§ YOUR OBJECTIVE: Transcribe the entries, keeping every character the same.

§ DATA SUPPLIED:
*** Block opens ***

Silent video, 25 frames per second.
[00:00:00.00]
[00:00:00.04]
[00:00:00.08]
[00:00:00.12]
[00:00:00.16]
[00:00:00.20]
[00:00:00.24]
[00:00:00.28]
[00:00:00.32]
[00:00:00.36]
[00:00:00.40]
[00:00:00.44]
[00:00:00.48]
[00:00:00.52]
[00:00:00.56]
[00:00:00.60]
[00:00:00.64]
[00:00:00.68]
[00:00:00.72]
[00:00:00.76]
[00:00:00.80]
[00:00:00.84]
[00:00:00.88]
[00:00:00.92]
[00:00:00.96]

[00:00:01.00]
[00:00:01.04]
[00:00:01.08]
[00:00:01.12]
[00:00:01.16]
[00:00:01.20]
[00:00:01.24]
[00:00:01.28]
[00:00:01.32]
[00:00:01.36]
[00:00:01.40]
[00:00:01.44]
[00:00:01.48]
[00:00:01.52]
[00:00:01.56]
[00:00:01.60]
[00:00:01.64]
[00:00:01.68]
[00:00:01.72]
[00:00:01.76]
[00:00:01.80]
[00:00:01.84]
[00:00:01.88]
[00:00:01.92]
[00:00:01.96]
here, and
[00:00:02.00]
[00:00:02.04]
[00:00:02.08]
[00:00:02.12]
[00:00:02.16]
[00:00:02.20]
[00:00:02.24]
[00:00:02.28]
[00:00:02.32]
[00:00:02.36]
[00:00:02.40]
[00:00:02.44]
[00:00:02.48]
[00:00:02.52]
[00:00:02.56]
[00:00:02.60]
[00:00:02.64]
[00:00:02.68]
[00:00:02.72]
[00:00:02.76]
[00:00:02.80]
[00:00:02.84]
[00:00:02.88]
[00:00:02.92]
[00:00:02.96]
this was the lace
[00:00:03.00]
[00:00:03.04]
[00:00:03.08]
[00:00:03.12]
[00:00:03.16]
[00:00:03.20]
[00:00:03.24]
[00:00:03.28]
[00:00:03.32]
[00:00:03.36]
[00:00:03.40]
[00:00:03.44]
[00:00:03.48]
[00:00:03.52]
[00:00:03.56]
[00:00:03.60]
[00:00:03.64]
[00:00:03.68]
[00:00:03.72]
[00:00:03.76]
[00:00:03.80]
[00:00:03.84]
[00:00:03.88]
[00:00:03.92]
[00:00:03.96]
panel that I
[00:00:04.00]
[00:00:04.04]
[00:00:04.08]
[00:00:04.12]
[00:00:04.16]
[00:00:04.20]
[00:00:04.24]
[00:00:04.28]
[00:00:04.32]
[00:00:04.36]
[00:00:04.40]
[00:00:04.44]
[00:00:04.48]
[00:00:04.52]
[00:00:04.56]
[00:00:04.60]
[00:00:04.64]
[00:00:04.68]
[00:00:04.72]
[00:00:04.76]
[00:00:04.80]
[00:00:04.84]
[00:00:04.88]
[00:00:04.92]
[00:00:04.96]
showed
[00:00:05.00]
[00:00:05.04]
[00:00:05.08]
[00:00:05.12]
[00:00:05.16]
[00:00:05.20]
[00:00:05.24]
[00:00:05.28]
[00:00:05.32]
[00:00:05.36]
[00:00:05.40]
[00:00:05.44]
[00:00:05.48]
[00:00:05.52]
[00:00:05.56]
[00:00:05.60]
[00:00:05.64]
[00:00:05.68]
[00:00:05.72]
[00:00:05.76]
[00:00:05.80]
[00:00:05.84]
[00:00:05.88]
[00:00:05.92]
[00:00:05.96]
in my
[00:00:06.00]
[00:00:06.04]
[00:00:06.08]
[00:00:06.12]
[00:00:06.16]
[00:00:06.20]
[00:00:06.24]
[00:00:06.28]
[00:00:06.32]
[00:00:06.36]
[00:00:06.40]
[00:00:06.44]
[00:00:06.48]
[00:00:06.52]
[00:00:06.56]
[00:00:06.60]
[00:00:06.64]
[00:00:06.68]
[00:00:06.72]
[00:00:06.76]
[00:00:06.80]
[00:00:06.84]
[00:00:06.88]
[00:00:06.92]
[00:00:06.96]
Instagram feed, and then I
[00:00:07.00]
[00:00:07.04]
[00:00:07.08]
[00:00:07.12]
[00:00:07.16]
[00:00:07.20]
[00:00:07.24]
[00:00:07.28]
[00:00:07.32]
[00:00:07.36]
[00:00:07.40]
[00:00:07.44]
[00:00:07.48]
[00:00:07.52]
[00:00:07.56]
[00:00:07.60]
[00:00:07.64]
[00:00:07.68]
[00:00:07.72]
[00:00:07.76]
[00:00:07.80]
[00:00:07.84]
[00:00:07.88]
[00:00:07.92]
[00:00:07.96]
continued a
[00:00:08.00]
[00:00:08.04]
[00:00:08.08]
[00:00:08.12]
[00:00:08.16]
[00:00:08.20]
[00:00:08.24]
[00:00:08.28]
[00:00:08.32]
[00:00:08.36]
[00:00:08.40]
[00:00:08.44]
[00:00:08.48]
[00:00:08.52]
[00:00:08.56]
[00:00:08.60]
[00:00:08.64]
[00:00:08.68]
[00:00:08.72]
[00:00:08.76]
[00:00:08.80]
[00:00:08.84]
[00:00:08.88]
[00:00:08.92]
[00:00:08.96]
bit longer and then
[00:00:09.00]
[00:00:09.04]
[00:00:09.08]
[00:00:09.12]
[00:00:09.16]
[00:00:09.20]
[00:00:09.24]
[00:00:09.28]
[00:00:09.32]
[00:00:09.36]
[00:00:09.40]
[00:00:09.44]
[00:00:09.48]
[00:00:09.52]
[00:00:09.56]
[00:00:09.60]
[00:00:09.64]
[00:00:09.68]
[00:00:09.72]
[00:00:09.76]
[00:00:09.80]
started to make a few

*** Block closes ***

§ RESPONSE FOR THIS EXERCISE:
Silent video, 25 frames per second.
[00:00:00.00]
[00:00:00.04]
[00:00:00.08]
[00:00:00.12]
[00:00:00.16]
[00:00:00.20]
[00:00:00.24]
[00:00:00.28]
[00:00:00.32]
[00:00:00.36]
[00:00:00.40]
[00:00:00.44]
[00:00:00.48]
[00:00:00.52]
[00:00:00.56]
[00:00:00.60]
[00:00:00.64]
[00:00:00.68]
[00:00:00.72]
[00:00:00.76]
[00:00:00.80]
[00:00:00.84]
[00:00:00.88]
[00:00:00.92]
[00:00:00.96]

[00:00:01.00]
[00:00:01.04]
[00:00:01.08]
[00:00:01.12]
[00:00:01.16]
[00:00:01.20]
[00:00:01.24]
[00:00:01.28]
[00:00:01.32]
[00:00:01.36]
[00:00:01.40]
[00:00:01.44]
[00:00:01.48]
[00:00:01.52]
[00:00:01.56]
[00:00:01.60]
[00:00:01.64]
[00:00:01.68]
[00:00:01.72]
[00:00:01.76]
[00:00:01.80]
[00:00:01.84]
[00:00:01.88]
[00:00:01.92]
[00:00:01.96]
here, and
[00:00:02.00]
[00:00:02.04]
[00:00:02.08]
[00:00:02.12]
[00:00:02.16]
[00:00:02.20]
[00:00:02.24]
[00:00:02.28]
[00:00:02.32]
[00:00:02.36]
[00:00:02.40]
[00:00:02.44]
[00:00:02.48]
[00:00:02.52]
[00:00:02.56]
[00:00:02.60]
[00:00:02.64]
[00:00:02.68]
[00:00:02.72]
[00:00:02.76]
[00:00:02.80]
[00:00:02.84]
[00:00:02.88]
[00:00:02.92]
[00:00:02.96]
this was the lace
[00:00:03.00]
[00:00:03.04]
[00:00:03.08]
[00:00:03.12]
[00:00:03.16]
[00:00:03.20]
[00:00:03.24]
[00:00:03.28]
[00:00:03.32]
[00:00:03.36]
[00:00:03.40]
[00:00:03.44]
[00:00:03.48]
[00:00:03.52]
[00:00:03.56]
[00:00:03.60]
[00:00:03.64]
[00:00:03.68]
[00:00:03.72]
[00:00:03.76]
[00:00:03.80]
[00:00:03.84]
[00:00:03.88]
[00:00:03.92]
[00:00:03.96]
panel that I
[00:00:04.00]
[00:00:04.04]
[00:00:04.08]
[00:00:04.12]
[00:00:04.16]
[00:00:04.20]
[00:00:04.24]
[00:00:04.28]
[00:00:04.32]
[00:00:04.36]
[00:00:04.40]
[00:00:04.44]
[00:00:04.48]
[00:00:04.52]
[00:00:04.56]
[00:00:04.60]
[00:00:04.64]
[00:00:04.68]
[00:00:04.72]
[00:00:04.76]
[00:00:04.80]
[00:00:04.84]
[00:00:04.88]
[00:00:04.92]
[00:00:04.96]
showed
[00:00:05.00]
[00:00:05.04]
[00:00:05.08]
[00:00:05.12]
[00:00:05.16]
[00:00:05.20]
[00:00:05.24]
[00:00:05.28]
[00:00:05.32]
[00:00:05.36]
[00:00:05.40]
[00:00:05.44]
[00:00:05.48]
[00:00:05.52]
[00:00:05.56]
[00:00:05.60]
[00:00:05.64]
[00:00:05.68]
[00:00:05.72]
[00:00:05.76]
[00:00:05.80]
[00:00:05.84]
[00:00:05.88]
[00:00:05.92]
[00:00:05.96]
in my
[00:00:06.00]
[00:00:06.04]
[00:00:06.08]
[00:00:06.12]
[00:00:06.16]
[00:00:06.20]
[00:00:06.24]
[00:00:06.28]
[00:00:06.32]
[00:00:06.36]
[00:00:06.40]
[00:00:06.44]
[00:00:06.48]
[00:00:06.52]
[00:00:06.56]
[00:00:06.60]
[00:00:06.64]
[00:00:06.68]
[00:00:06.72]
[00:00:06.76]
[00:00:06.80]
[00:00:06.84]
[00:00:06.88]
[00:00:06.92]
[00:00:06.96]
Instagram feed, and then I
[00:00:07.00]
[00:00:07.04]
[00:00:07.08]
[00:00:07.12]
[00:00:07.16]
[00:00:07.20]
[00:00:07.24]
[00:00:07.28]
[00:00:07.32]
[00:00:07.36]
[00:00:07.40]
[00:00:07.44]
[00:00:07.48]
[00:00:07.52]
[00:00:07.56]
[00:00:07.60]
[00:00:07.64]
[00:00:07.68]
[00:00:07.72]
[00:00:07.76]
[00:00:07.80]
[00:00:07.84]
[00:00:07.88]
[00:00:07.92]
[00:00:07.96]
continued a
[00:00:08.00]
[00:00:08.04]
[00:00:08.08]
[00:00:08.12]
[00:00:08.16]
[00:00:08.20]
[00:00:08.24]
[00:00:08.28]
[00:00:08.32]
[00:00:08.36]
[00:00:08.40]
[00:00:08.44]
[00:00:08.48]
[00:00:08.52]
[00:00:08.56]
[00:00:08.60]
[00:00:08.64]
[00:00:08.68]
[00:00:08.72]
[00:00:08.76]
[00:00:08.80]
[00:00:08.84]
[00:00:08.88]
[00:00:08.92]
[00:00:08.96]
bit longer and then
[00:00:09.00]
[00:00:09.04]
[00:00:09.08]
[00:00:09.12]
[00:00:09.16]
[00:00:09.20]
[00:00:09.24]
[00:00:09.28]
[00:00:09.32]
[00:00:09.36]
[00:00:09.40]
[00:00:09.44]
[00:00:09.48]
[00:00:09.52]
[00:00:09.56]
[00:00:09.60]
[00:00:09.64]
[00:00:09.68]
[00:00:09.72]
[00:00:09.76]
[00:00:09.80]
started to make a few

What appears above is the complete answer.